#### EXTRACTED INFORMATION:

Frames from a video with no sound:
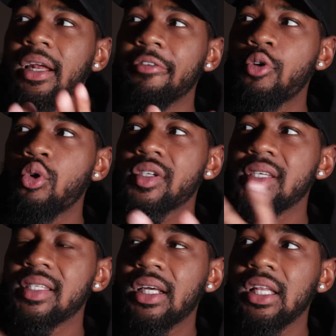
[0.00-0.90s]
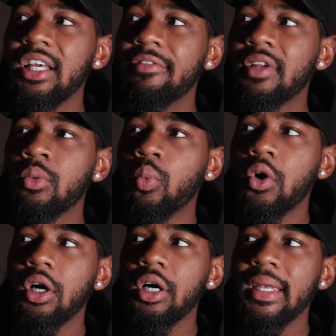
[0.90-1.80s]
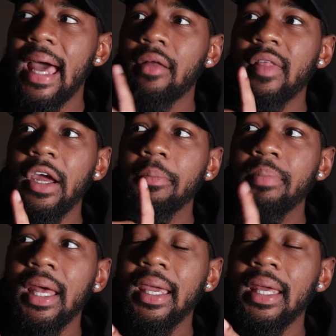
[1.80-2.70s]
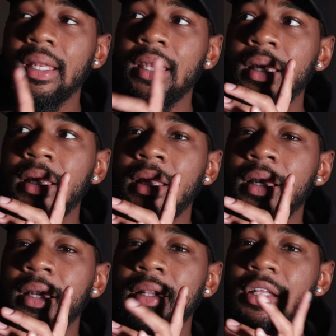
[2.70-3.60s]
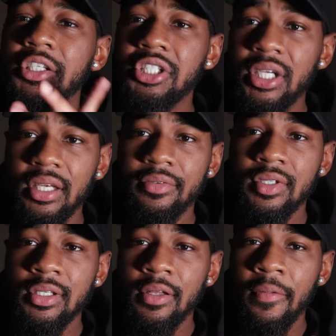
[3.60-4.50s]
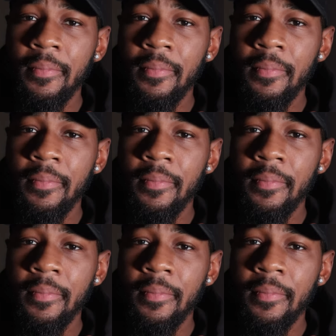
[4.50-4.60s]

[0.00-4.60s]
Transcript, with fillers: of course, since Cleveland won, now they're playing the Chiefs.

#### WHAT IS REQUIRED:
Please copy the records above word for word, omitting every picture.

#### ANSWER TO THIS EXERCISE:
Frames from a video with no sound:
[0.00-0.90s]
[0.90-1.80s]
[1.80-2.70s]
[2.70-3.60s]
[3.60-4.50s]
[4.50-4.60s]

[0.00-4.60s]
Transcript, with fillers: of course, since Cleveland won, now they're playing the Chiefs.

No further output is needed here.